1. A recalibrated approach to health financing

Infectious diseases have changed the course of healthcare and the practice of medicine. SARS is an example that shows the damage possible in a globalised world, and has helped to instil heightened awareness around early detection and isolation of suspected infectious diseases cases.

While diagnostics have been central to control and prevention strategies during COVID-19, the same cannot be said for diagnostics tests in general – with diagnostics accounting for only 2% of healthcare spend globally, despite it influencing over 70% of all clinical decisions.

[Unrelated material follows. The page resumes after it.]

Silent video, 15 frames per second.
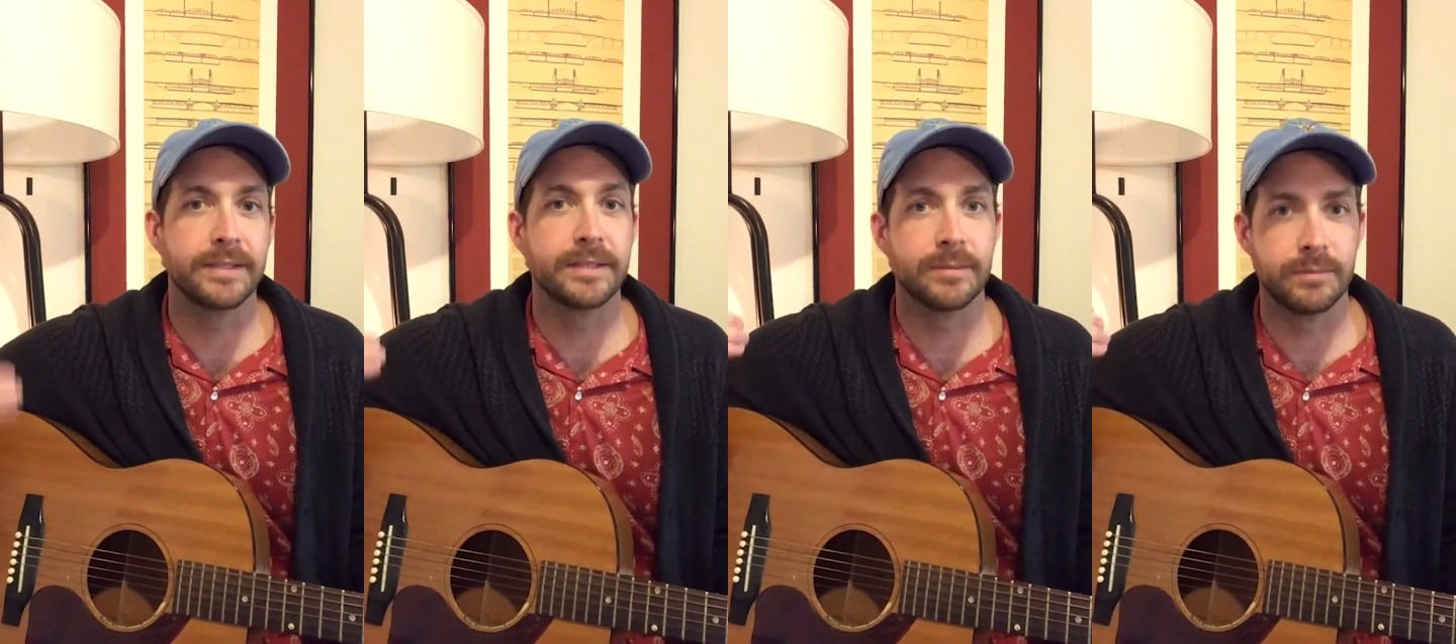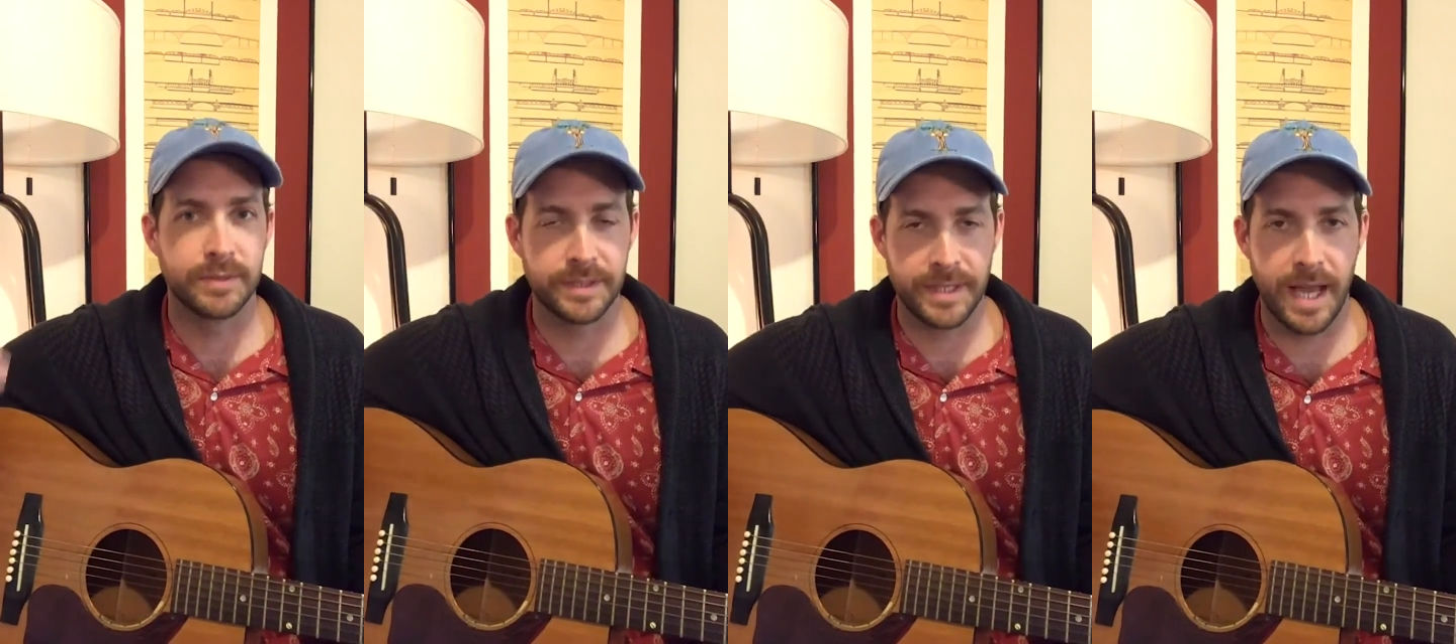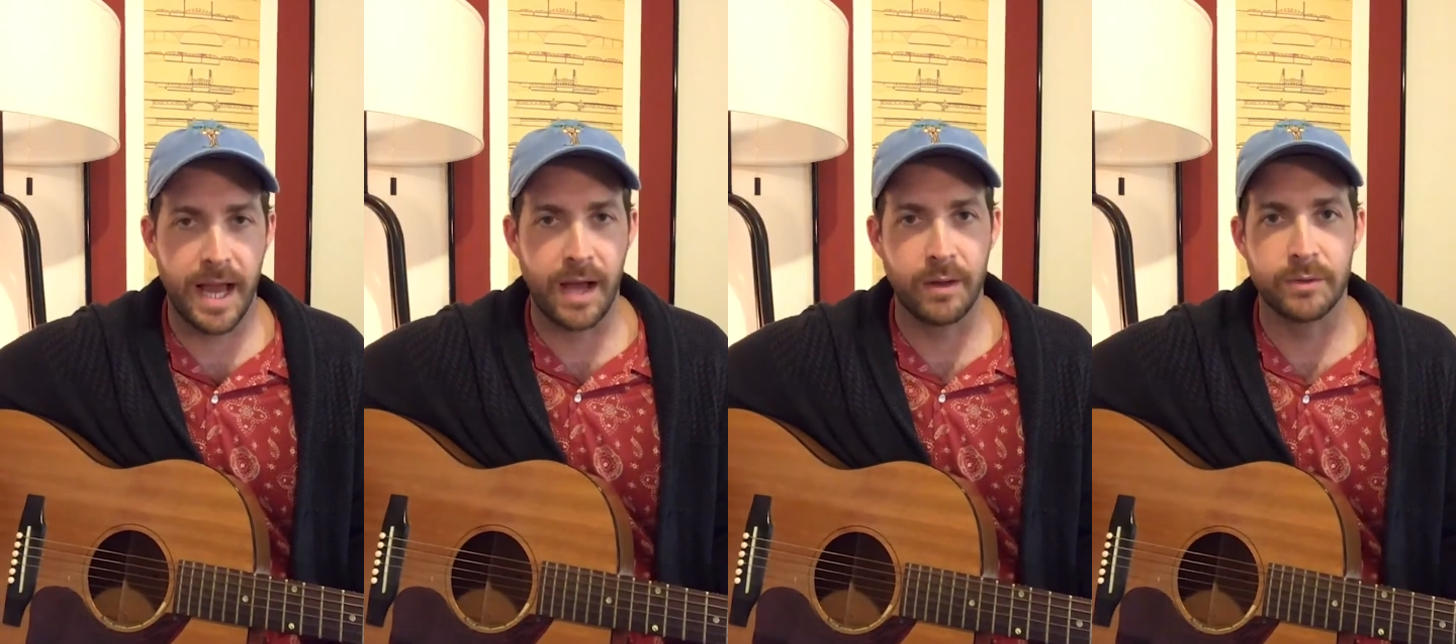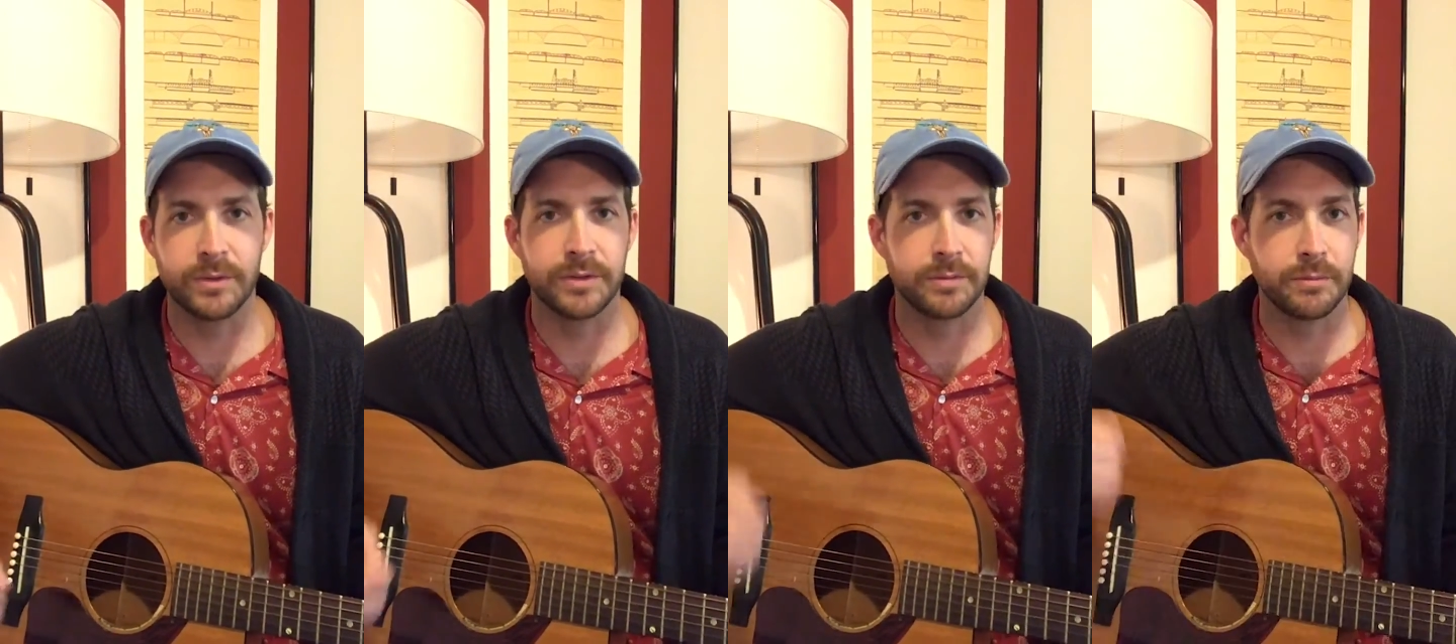some
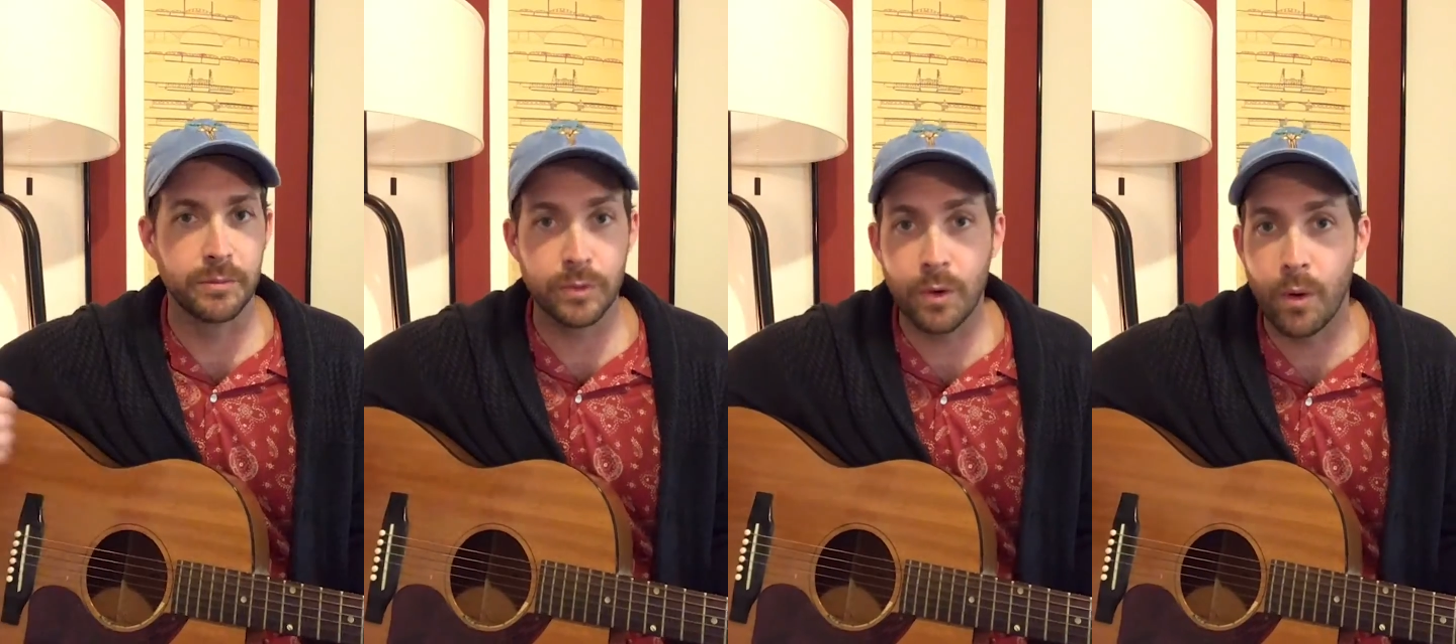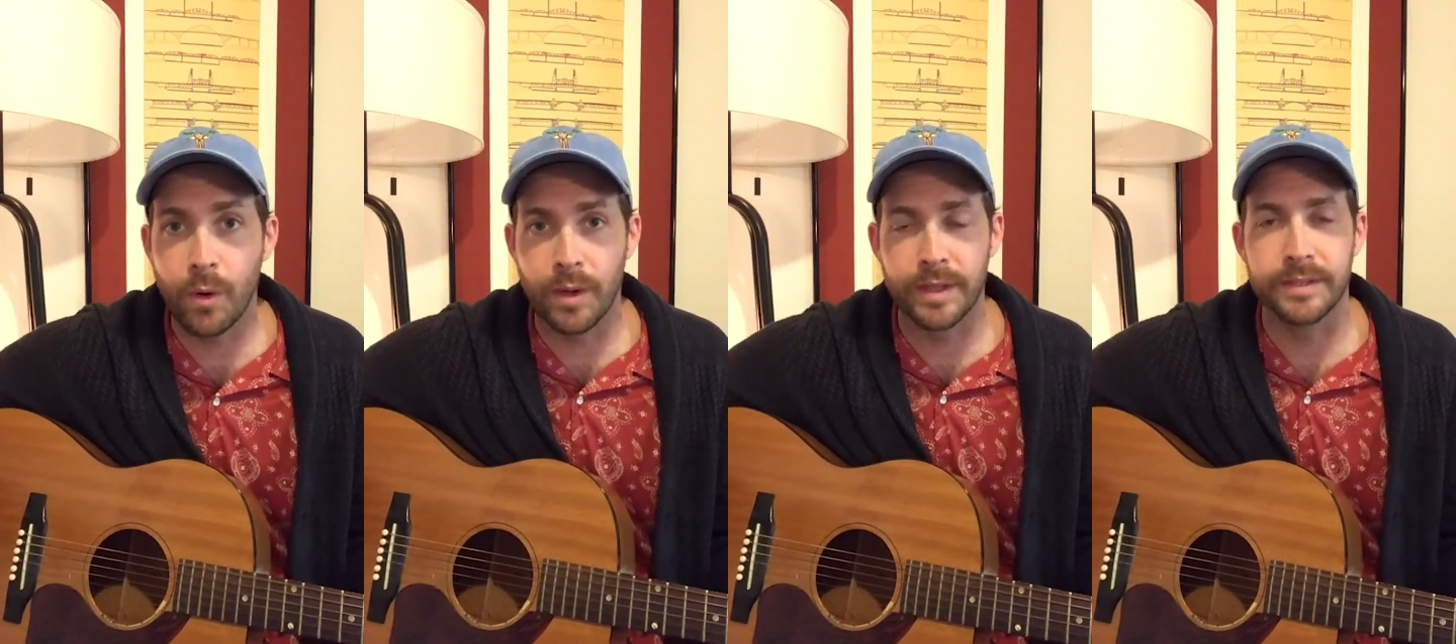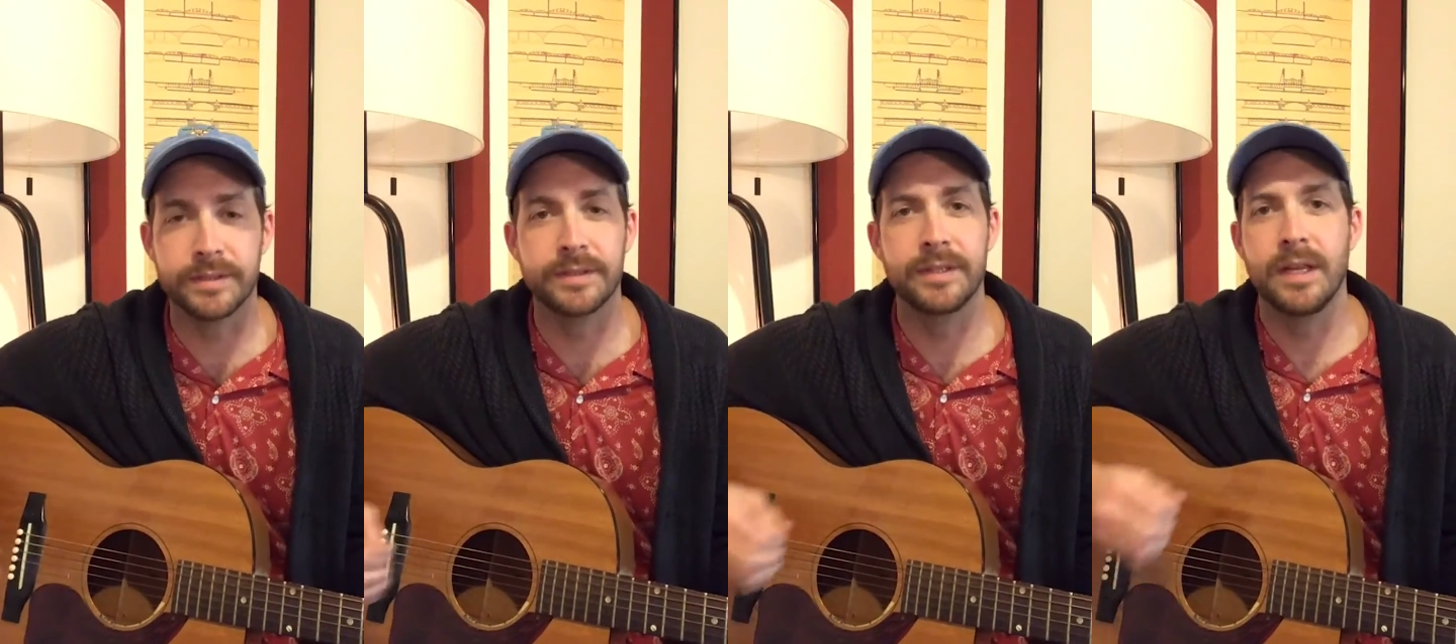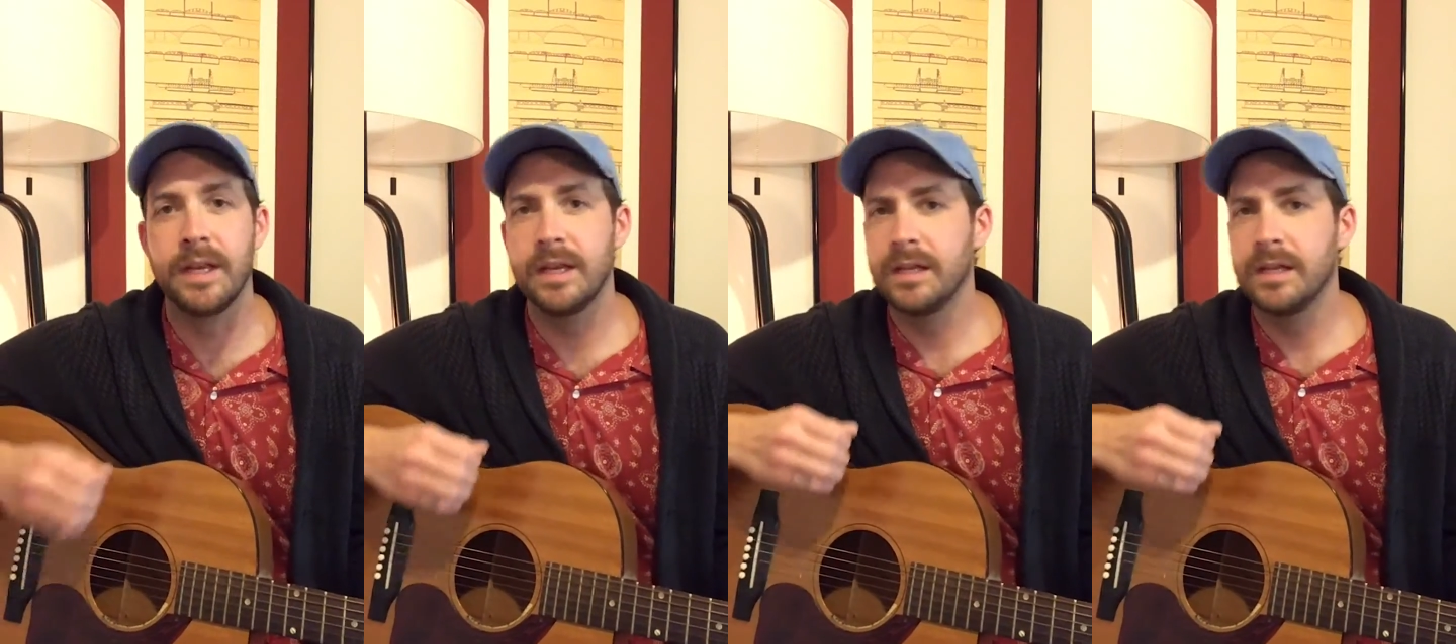sound, some noise,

As COVID-19 has demonstrated, testing has been a first line of defence for all countries battling the virus. Rethinking health financing in “value” terms rather than cost alone will provide much-needed impetus to develop a sustainable healthcare model that embeds diagnostics at the core of care delivery. This also requires overhauling reimbursement strategies to incentivise the adoption of a value-based model.

Such an approach to healthcare investments will empower countries to safeguard the health of their citizens during a disease outbreak – but more importantly, it will leverage such a comprehensive care model in the management of other diseases, including NCDs.

2. Strengthening national-level preparedness with diagnostics at the centre

To complement predictive and preventative care, there is a need to reframe national health policies to allow fast decision-making and decisive action. The speed with which countries were able to deploy mass testing or change testing strategies to suit the rapidly evolving situation has been a real test of their ability to control widespread transmission. Without the appropriate laboratory infrastructure and resources to support timely and accurate results, this would not have been possible.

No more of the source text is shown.